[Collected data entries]
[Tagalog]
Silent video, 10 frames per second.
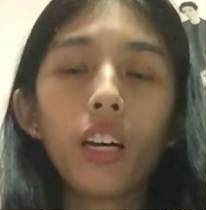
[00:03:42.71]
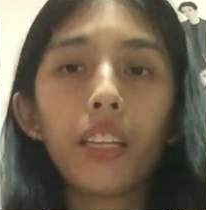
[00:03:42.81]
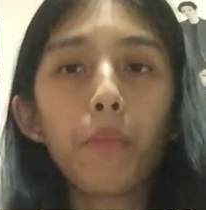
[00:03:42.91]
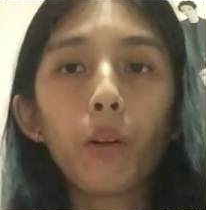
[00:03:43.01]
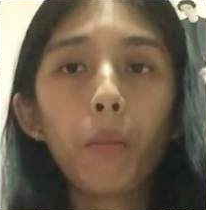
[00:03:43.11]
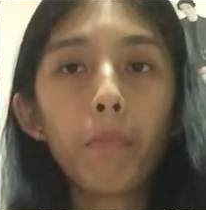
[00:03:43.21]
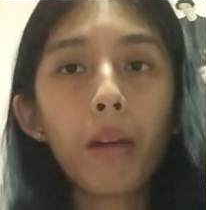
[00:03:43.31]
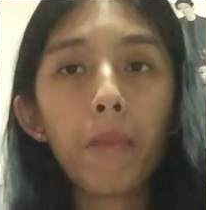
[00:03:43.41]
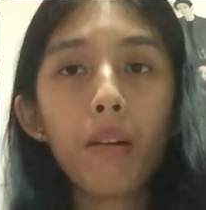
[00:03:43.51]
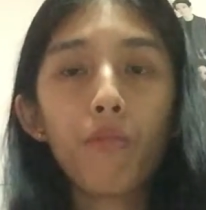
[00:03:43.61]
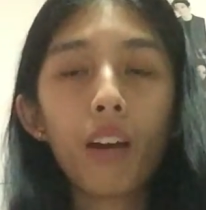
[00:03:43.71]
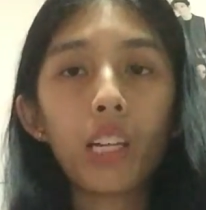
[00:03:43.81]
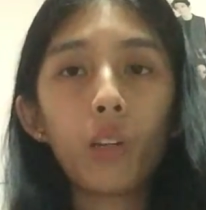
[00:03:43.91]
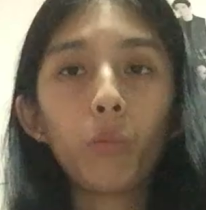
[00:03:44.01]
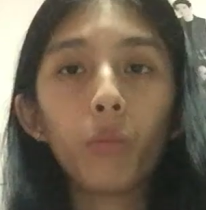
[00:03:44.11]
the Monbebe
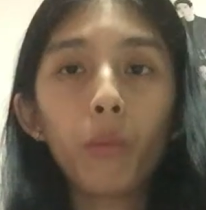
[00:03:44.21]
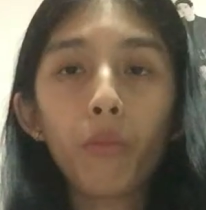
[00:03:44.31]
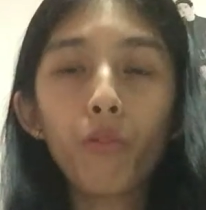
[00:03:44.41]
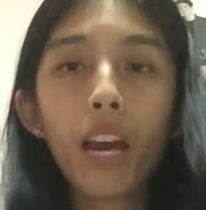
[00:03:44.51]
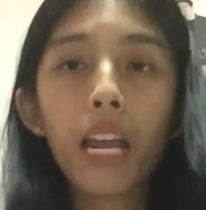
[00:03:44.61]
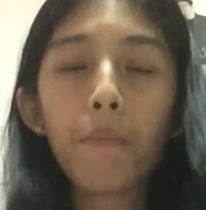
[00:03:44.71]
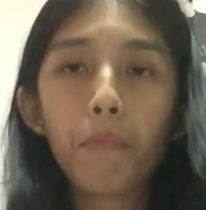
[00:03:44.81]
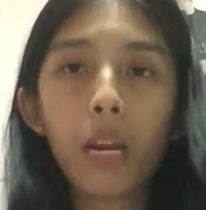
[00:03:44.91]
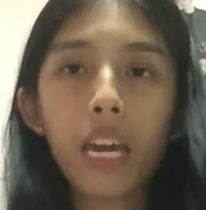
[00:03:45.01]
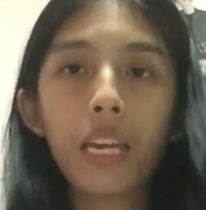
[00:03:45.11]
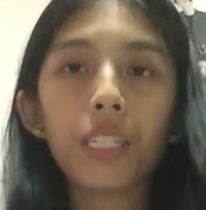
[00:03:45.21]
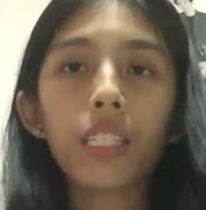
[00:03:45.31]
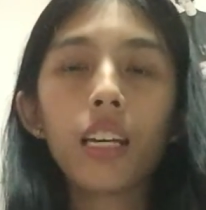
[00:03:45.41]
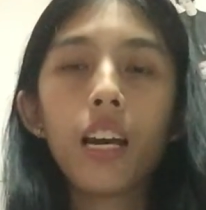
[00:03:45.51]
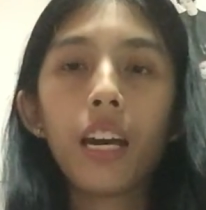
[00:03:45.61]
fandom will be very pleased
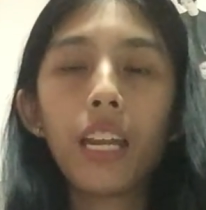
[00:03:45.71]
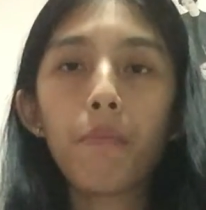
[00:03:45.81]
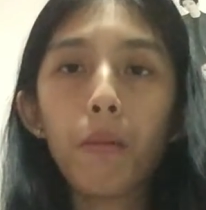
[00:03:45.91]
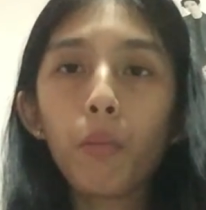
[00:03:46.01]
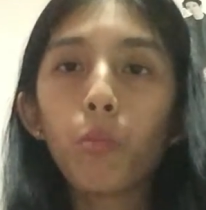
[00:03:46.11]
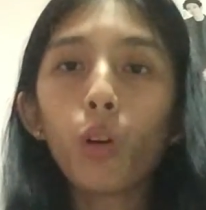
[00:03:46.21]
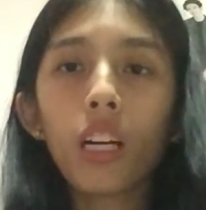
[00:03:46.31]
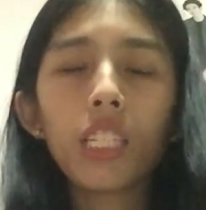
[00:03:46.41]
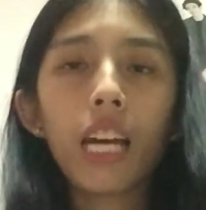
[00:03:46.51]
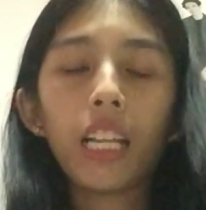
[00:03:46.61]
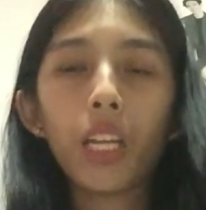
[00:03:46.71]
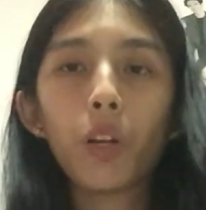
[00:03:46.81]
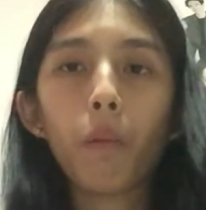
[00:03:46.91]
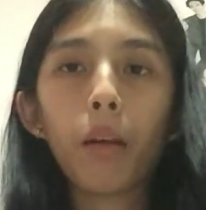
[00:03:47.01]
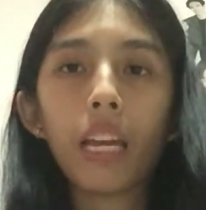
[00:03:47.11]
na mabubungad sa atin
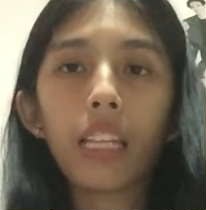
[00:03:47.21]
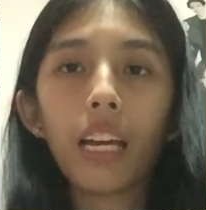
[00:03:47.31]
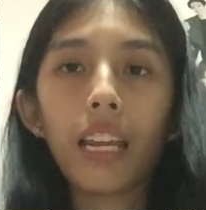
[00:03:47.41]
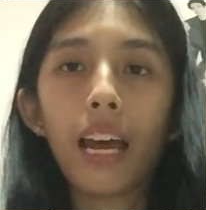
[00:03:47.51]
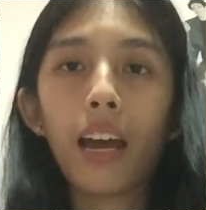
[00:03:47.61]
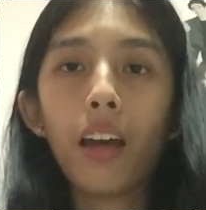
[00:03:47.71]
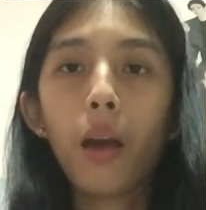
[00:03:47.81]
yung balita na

• Assigned task
Return all the data above as written, leaving out only the pictures.

• Output for this exercise
[Tagalog]
Silent video, 10 frames per second.
[00:03:42.71]
[00:03:42.81]
[00:03:42.91]
[00:03:43.01]
[00:03:43.11]
[00:03:43.21]
[00:03:43.31]
[00:03:43.41]
[00:03:43.51]
[00:03:43.61]
[00:03:43.71]
[00:03:43.81]
[00:03:43.91]
[00:03:44.01]
[00:03:44.11]
the Monbebe
[00:03:44.21]
[00:03:44.31]
[00:03:44.41]
[00:03:44.51]
[00:03:44.61]
[00:03:44.71]
[00:03:44.81]
[00:03:44.91]
[00:03:45.01]
[00:03:45.11]
[00:03:45.21]
[00:03:45.31]
[00:03:45.41]
[00:03:45.51]
[00:03:45.61]
fandom will be very pleased
[00:03:45.71]
[00:03:45.81]
[00:03:45.91]
[00:03:46.01]
[00:03:46.11]
[00:03:46.21]
[00:03:46.31]
[00:03:46.41]
[00:03:46.51]
[00:03:46.61]
[00:03:46.71]
[00:03:46.81]
[00:03:46.91]
[00:03:47.01]
[00:03:47.11]
na mabubungad sa atin
[00:03:47.21]
[00:03:47.31]
[00:03:47.41]
[00:03:47.51]
[00:03:47.61]
[00:03:47.71]
[00:03:47.81]
yung balita na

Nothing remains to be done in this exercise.